Ultimately, I have always felt that trying to fit Bitcoin into any traditional financial asset relationship is absurd. Most of the time, people just use this comparison to cater to the narrative that best suits their position at the moment: today Bitcoin is "digital gold," tomorrow it becomes "leveraged Nasdaq."

In contrast, its correlation with the stock market is much more real. Over the past five years, Bitcoin's tops and bottoms have been highly synchronized with the S&P 500 (SPX)—up until now, where SPX remains firmly near historical highs, while Bitcoin has already retraced 40% from its peak.

For this reason, you should view Bitcoin as an independent existence. It is not a metal—no one would consider an asset with an annualized volatility exceeding 50% as a safe haven asset (by comparison, gold's annualized volatility is around 15%, and even so, it is considered relatively high volatility among "store of value" assets).
It is also not a stock index—Bitcoin has no constituent stocks; it is essentially just a piece of code.

Over the years, Bitcoin has been continuously fitted with various narratives: payment tool, store of value, digital gold, global reserve asset, etc.

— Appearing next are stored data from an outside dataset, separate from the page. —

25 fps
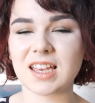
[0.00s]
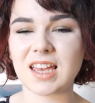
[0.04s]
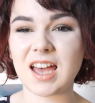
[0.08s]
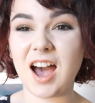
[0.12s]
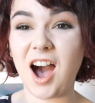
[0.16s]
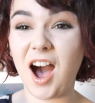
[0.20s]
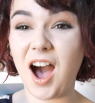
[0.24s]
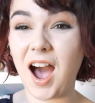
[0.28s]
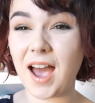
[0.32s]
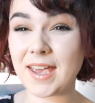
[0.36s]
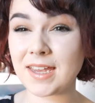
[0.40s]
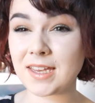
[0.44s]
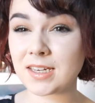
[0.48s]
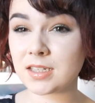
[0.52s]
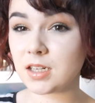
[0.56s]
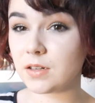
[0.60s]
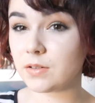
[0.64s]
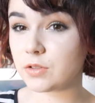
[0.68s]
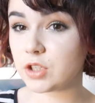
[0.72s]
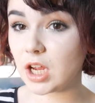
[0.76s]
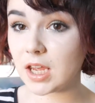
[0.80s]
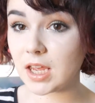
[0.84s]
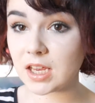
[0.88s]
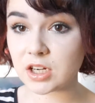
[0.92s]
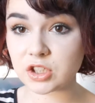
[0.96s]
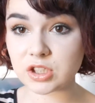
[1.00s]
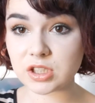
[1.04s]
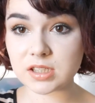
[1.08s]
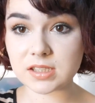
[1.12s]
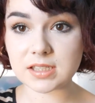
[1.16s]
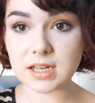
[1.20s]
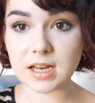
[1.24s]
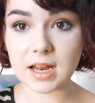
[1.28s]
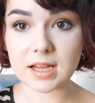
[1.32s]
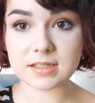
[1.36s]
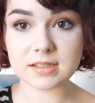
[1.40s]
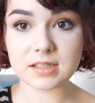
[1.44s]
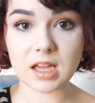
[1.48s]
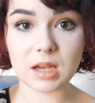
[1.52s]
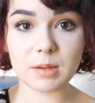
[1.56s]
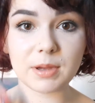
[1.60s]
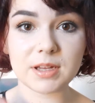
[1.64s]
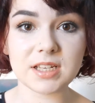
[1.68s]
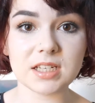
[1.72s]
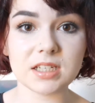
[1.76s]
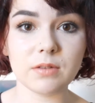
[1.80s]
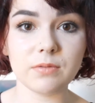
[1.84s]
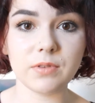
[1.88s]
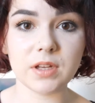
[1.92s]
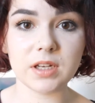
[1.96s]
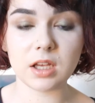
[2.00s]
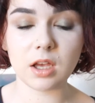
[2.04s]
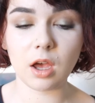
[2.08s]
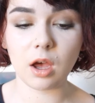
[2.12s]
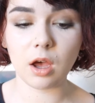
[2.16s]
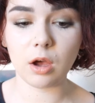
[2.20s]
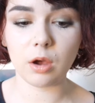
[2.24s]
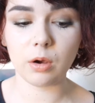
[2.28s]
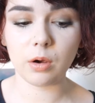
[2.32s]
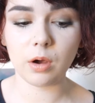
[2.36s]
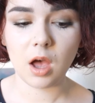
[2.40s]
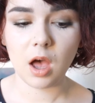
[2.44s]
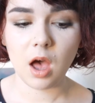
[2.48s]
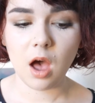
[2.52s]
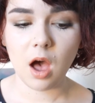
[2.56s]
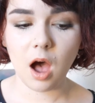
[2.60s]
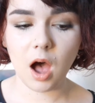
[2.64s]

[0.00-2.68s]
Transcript: kind of changed since the last time I did a video.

These claims sound great, but the reality is that this is still a relatively young market, and it is difficult to assert whether it possesses clear and stable practical uses beyond being a "speculative asset." At the end of the day, treating it as a speculative asset is not a problem; the key is to maintain a clear and realistic understanding of this point.

The Bottom

Trying to reliably find the bottom of Bitcoin is extremely difficult—of course, no market is easy, but Bitcoin’s issue is that it has changed so rapidly over the years that historical patterns themselves have become increasingly less valuable for reference.

Ten years ago, the market structures for gold and the S&P 500 (SPX) had not changed significantly compared to now;
but in 2015, one of the main uses for holding Bitcoin was still to buy heroin online.

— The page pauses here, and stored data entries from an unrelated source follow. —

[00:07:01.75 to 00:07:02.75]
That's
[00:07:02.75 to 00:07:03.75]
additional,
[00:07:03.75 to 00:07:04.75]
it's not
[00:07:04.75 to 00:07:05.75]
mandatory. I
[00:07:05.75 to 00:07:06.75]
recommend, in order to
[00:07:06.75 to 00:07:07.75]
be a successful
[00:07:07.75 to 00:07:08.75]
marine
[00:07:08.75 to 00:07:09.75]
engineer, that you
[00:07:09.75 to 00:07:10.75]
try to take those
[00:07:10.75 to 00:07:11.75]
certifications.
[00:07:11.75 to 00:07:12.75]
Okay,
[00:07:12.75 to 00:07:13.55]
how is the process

This has clearly undergone a dramatic change. Nowadays, participants in the market are much more "serious," especially after the significant increase in open interest for CME Bitcoin futures and options in 2023 and large-scale institutional funds entering the market after the launch of Bitcoin ETFs in 2024.

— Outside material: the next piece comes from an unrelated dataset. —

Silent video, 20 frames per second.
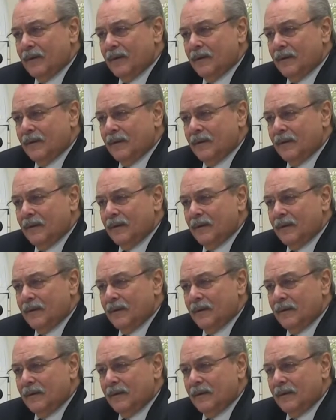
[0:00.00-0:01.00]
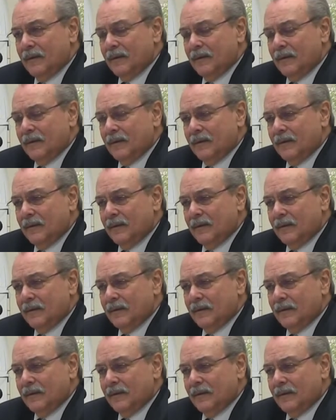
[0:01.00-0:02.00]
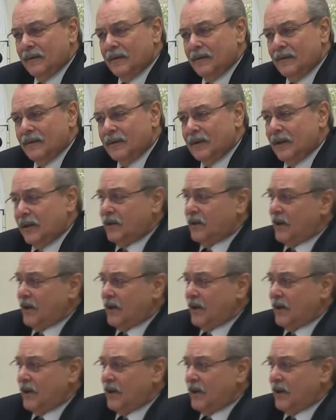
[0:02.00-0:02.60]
No one is speaking in this clip.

Bitcoin is a highly volatile market. If there is one conclusion we can relatively reliably state, it is that market bottoms are often accompanied by severe overreactions in a variety of derivatives and "liquidation cascades."

This signal is reflected both in crypto-native indicators, such as extreme fluctuations in open interest and funding rates, as well as in more institutional indicators, such as options skew and anomalous changes in ETF fund flows.

I have personally developed an indicator that integrates these signals into a composite regime for tracking (just to clarify, this indicator is not currently open to the public, I apologize). From the chart, you can see that the areas marked in red typically correspond to phases of extremely low market sentiment: continuous decline in open interest, negative funding rates, traders paying excessive premiums for put options, and realized volatility exceeding implied volatility.

Meanwhile, the spot-volatility correlation in Bitcoin, although still appearing a bit chaotic overall, is increasingly exhibiting characteristics similar to those of stock indices.

Conclusion

If you were looking for "entry point, stop-loss, take-profit," I'm afraid I have to say I'm sorry to disappoint you (though I'm not really that sorry).

The purpose of this analysis is more to clarify a seemingly obvious yet often ignored fact: Bitcoin is an independently operating market. At certain stages, it may appear like gold, and at other times like stocks, but fundamentally, there is no necessary reason for them to synchronously fluctuate over the long term.

If you are currently watching prices continuously decline, trying to judge when a bottom may appear, then rather than applying analogies from other assets, it would be better to focus on the real data that matters to this market. Look at position structures—they often tell the most truthful and brutal stories.

At the same time, don't forget: most true bottoms form when almost everyone has already given up.